Długość fali świetlnej, najbardziej naturalnej i zgodnej barwowo ze światłem słonecznym, to 5400 K (choć nie wiem, co oznacza K i czy na pewno chodzi o długość fali, ale to sobie wyguglujecie). Wiem od Marka - fizyka, co dział optyki zaliczył na 5, że 5400 K oznacza światło ciepłe i naturalne. Na każdej żarówce jest oznaczenie temperatury barwowej, warto więc na to zwrócić uwagę, by nie zrobić sobie z domu prosektorium.

Ale koniec mądrowania się i opowiadania o gustach. Wracam na budowę.

Wyznaczaliśmy z Markiem punkty na suficie, w których mają zawisnąć żyrandole. Czasem robiliśmy to „na oko”. Czasem znajdowaliśmy punkt przecięcia przekątnych, rysując kredą linie na podłodze i następnie przenosząc/rzucając znaleziony punkt z podłogi na sufit. Czasem wyznaczenie w miarę równych odległości między lampami polegało na przeliczeniu ilości pustaków stropowych między nimi.

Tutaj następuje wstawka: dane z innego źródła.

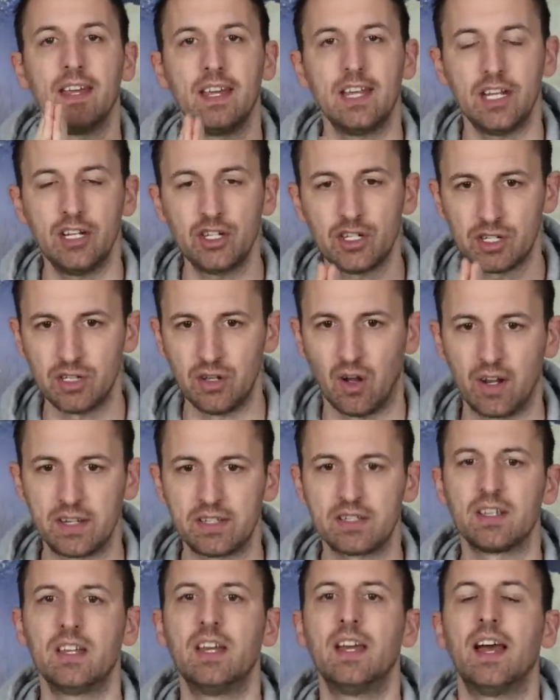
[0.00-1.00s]
each
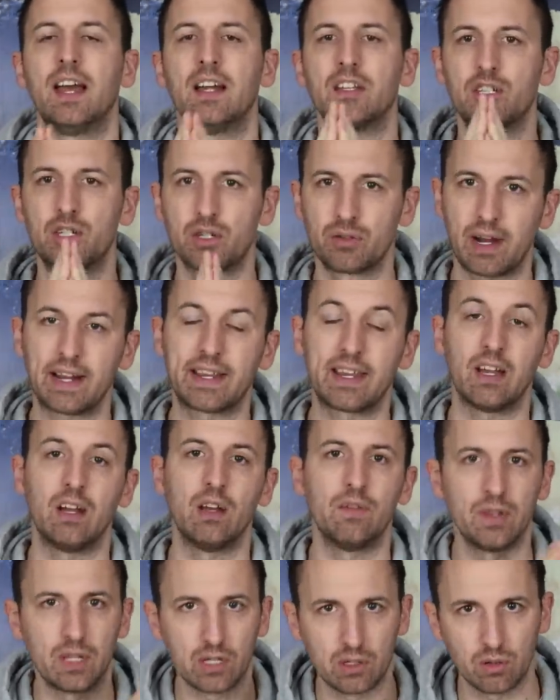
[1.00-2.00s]
night and track it
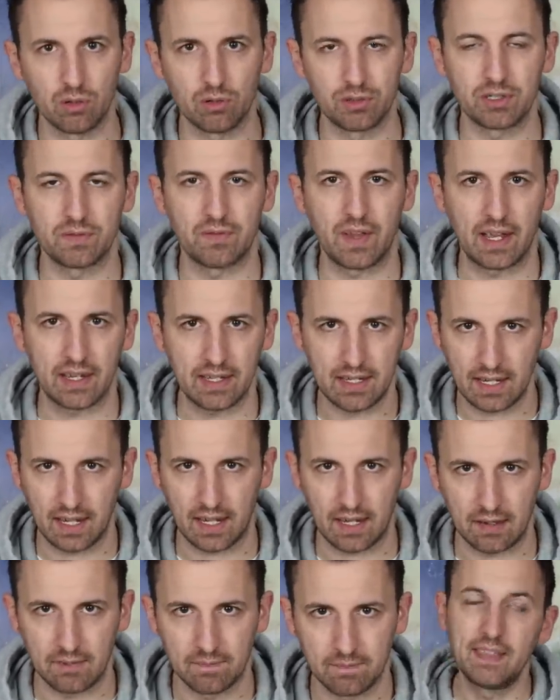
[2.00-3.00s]
over the course of that
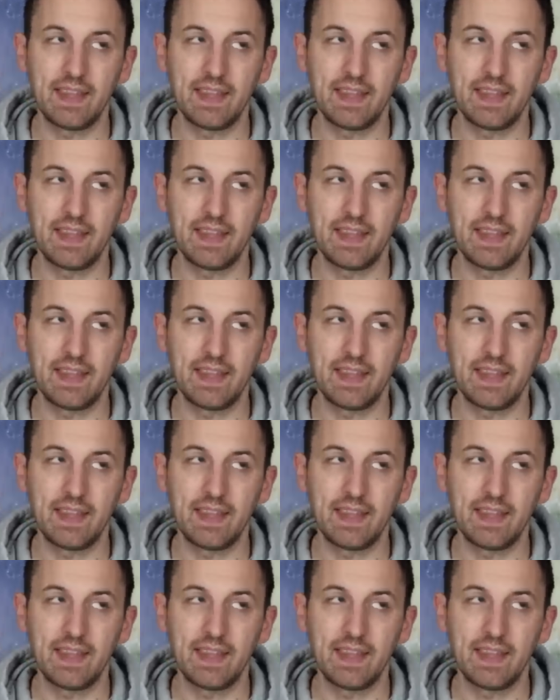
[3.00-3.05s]
year.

Wyznaczony punkt zaznaczaliśmy kredą rysując na suficie znak X. Potem Marek nawiercał otwory w ścianach i w suficie w odległości co 30 cm , idąc od puszki do punktu X i pilnując, by tam, gdzie potencjalnie możliwe będzie wiercenie (wieszanie obrazków) zachować pionowy i poziomu układ kabli. Następnie Marek przytwierdzał kabel do pustaków przy pomocy plastikowych spinek, czyli takich kołków z pętelką, gdzie pętelka obejmuje kabel a kołek, delikatnie by nie połamać, wbija się młotkiem w nawiercone otwory. I już. Kable siedzą. 

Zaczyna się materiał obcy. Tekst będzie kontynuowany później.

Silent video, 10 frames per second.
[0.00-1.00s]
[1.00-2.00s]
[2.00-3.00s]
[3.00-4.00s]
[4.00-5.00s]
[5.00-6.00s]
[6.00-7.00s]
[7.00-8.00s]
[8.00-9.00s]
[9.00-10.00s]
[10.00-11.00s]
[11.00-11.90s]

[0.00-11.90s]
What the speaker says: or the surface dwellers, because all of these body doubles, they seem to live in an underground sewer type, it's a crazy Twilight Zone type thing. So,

Dwie pierwsze żarówki w salonie już wiszą i świecą! Oczywiście nie obyło się bez małej poprawki, bowiem pierwotne podłączenie było błędne i sprawiało, że obydwie żarówki zaświecały się i gasły jednocześnie, choć zamysł był inny. Wymyśliłam sobie osobny włącznik dla każdej z nich i takie też podwójne włączniki kupiliśmy. Ale to drobiażdżek, ot, przeoczenie, Marek myślał dobrze, a zrobił źle. Szybko wymontowywał położony fragment kabla (a robi się to znacznie szybciej niż przytwierdzanie go, wystarczy jedno szarpnięcie kablem i spinki wyskakują z otworów) i natychmiast rozciągnął na suficie niezależny, drugi kabel:
- Ale ty się czepiasz kobieto! Dobra, dobra, chcesz osobno, to masz osobno. Zadowolona? – Marek bardziej się droczył niż narzekał.
Jedyne 10 minut i byłam zadowolona :)


Włączniki prądu produkowane są w bardzo różnych fasonach, kolorach no i oczywiście cenach. Włącznik pojedynczy potrafi kosztować 8 zł, ale też 80 zł. Tylko kwestia wyboru, co się komu podoba i ile chce wydać na nie pieniędzy. My oczywiście nie szalejemy z kosztami i bardzo ucieszyła nas promocja w jednym z sieciowych marketów budowalnych. I chociaż włączniki nie są na tym etapie jeszcze potrzebne, to już je kupiliśmy uznając, że to okazja (w innych sklepach włączniki tej firmy kosztują ok. 15 zł za sztukę, w promocji kupiliśmy je po 8,50 zł). A trochę tych włączników w całym domu się uzbiera. Najważniejsze, że nam się podobają, są po prostu zwykłe, białe, klasyczne. Zresztą włączniki zawsze można wymienić, więc jakby się okazało, że jednak spodobają nam się inne, jakieś metalowe, z wajchą albo seledynowe czy różowe w grochy – to sobie zmienimy. Póki co mamy zwykłe.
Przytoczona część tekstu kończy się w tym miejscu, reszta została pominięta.